Les moyens de dissuasion posés par les marins fonctionnent-ils ? Les chercheurs doutent que disperser du sable ou changer la couleur de la coque d’un bateau (éviter le noir est une suggestion) fasse grand chose. Ils préviennent également que certaines des méthodes suggérées – comme lancer des pétards dans l’eau ou utiliser des pingers, des appareils qui transmettent des signaux aigus sous l’eau – pourraient blesser les animaux, considérés comme en voie de disparition.

Selon la Cruising Association, il est prévu de tester un dispositif acoustique qui pourrait dissuader les orques de s’approcher sans leur nuire. Et les biologistes suivent les animaux, certains travaillant avec le gouvernement espagnol pour comprendre comment l’ajustement des mouvements des bateaux pourrait minimiser les risques d’interactions.

Pour l’instant, selon les chercheurs et les autorités, la seule véritable solution consiste à naviguer dans des eaux moins profondes et à s’éloigner le plus rapidement possible lors d’une rencontre avec une orque.

“La solution est de quitter la zone”, a déclaré Renaud de Stephanis, biologiste et coordinateur du groupe de recherche à but non lucratif CIRCE. Il fait partie d’un projet qui consiste à marquer les orques par satellite afin de mieux suivre leurs mouvements lorsqu’elles chassent le thon le long de la côte. M. de Stephanis a déclaré qu’il était clair que les orques avaient appris à briser les gouvernails, et les recherches menées cette année suggèrent que ne pas arrêter un bateau pourrait minimiser les possibilités pour les animaux de le faire.

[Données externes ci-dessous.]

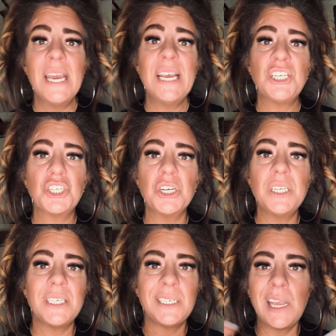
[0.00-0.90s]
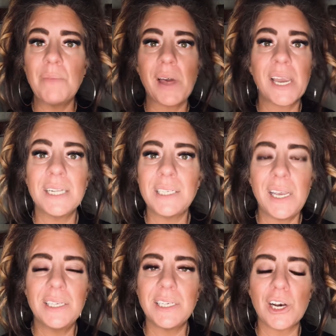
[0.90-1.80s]
It should seem like it's
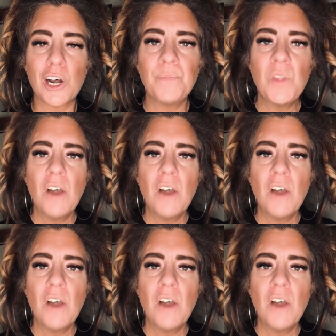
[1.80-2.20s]
easier.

M. Alves, le fondateur d’Orcas.pt, a déclaré : « Je pense qu’à long terme, nous saurons où ils se trouvent – ​​et nous éviterons cette zone. » De nombreux marins prennent déjà ce conseil à cœur et déclarent qu’ils arrêteront de naviguer dans les couloirs des orques jusqu’à ce qu’une solution soit trouvée.

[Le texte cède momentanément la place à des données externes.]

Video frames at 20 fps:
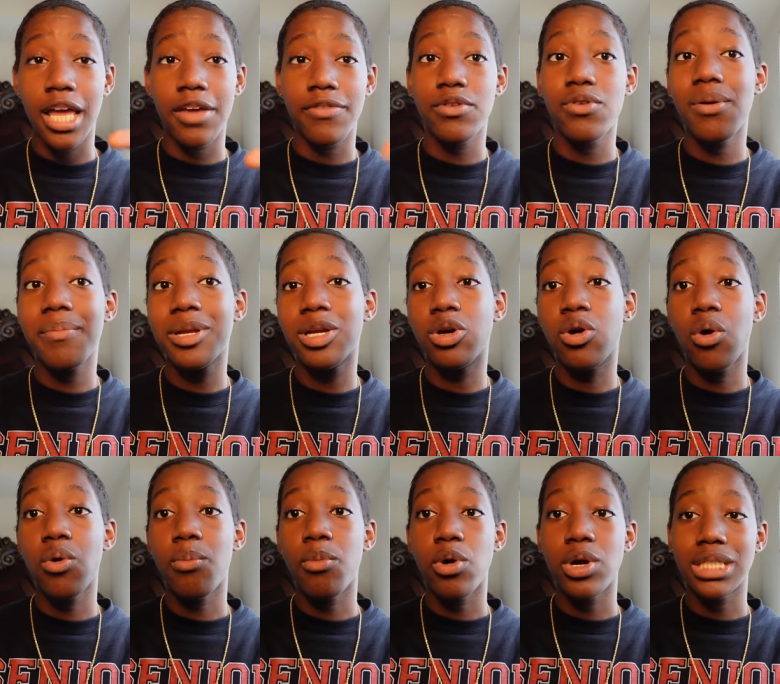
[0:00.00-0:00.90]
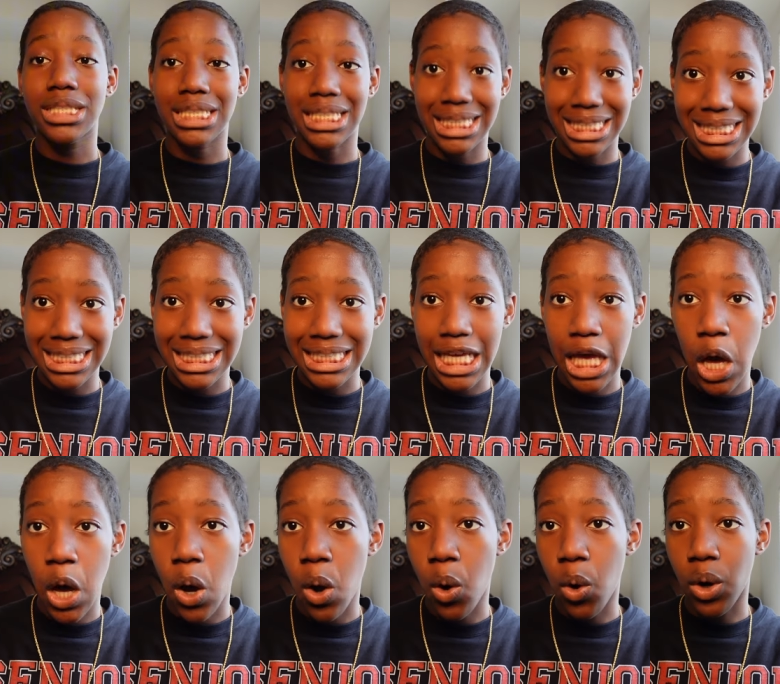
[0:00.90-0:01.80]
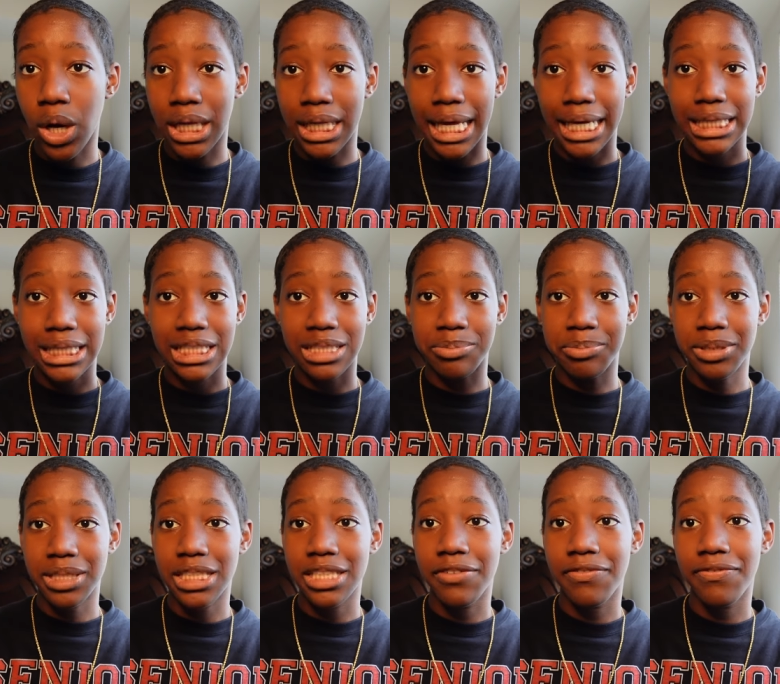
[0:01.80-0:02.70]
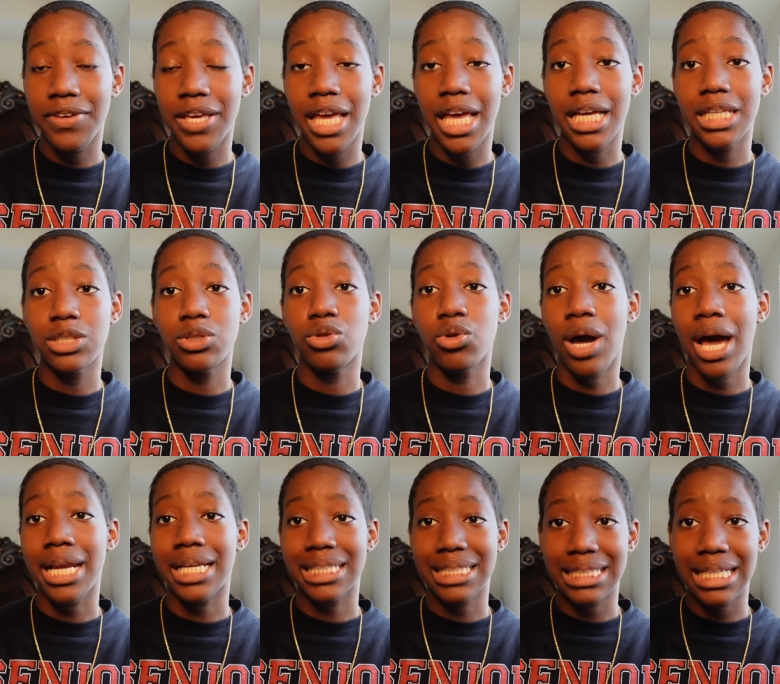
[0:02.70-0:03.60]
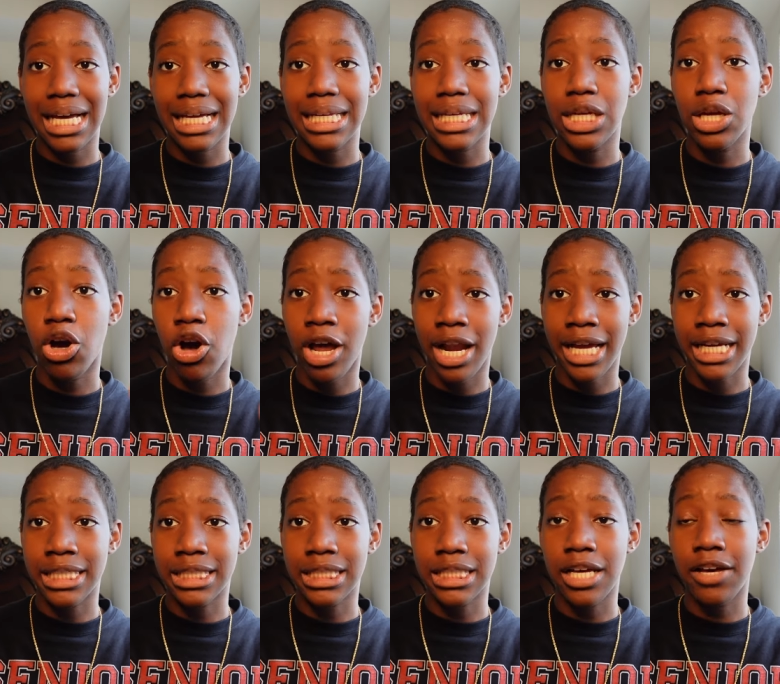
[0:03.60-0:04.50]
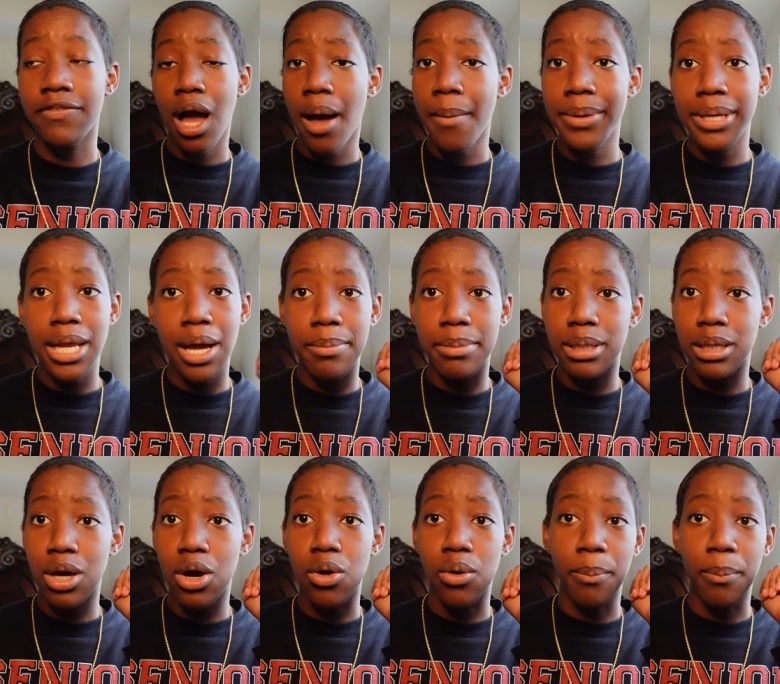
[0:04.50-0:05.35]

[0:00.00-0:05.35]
If you want me to go more into detail or like the specifics, you know, how to study, all that good stuff, comment down below.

“Je crains que les gens aient recours à des mesures plus drastiques si nous ne trouvons pas rapidement des solutions inoffensives”, a déclaré M. Rutsch, le marin allemand. Les détours pour éviter les orques pourraient ajouter des jours, voire des semaines, au voyage, et les eaux peu profondes exposent les bateaux à d’autres dangers comme les rochers sous-marins et les filets de pêche.

“Aucun marin ne veut vraiment blesser des orques”, a ajouté M. Rutsch. “C’est là la grande énigme ici.”

Il était tendu lors de la traversée du détroit de Gibraltar la semaine dernière, a-t-il déclaré, et a pris une fusée éclairante et une corne de brume en cas de nouvelle rencontre.

“Heureusement, cette fois”, dit-il. “Nous n’avons été effrayés que brièvement par certains dauphins.”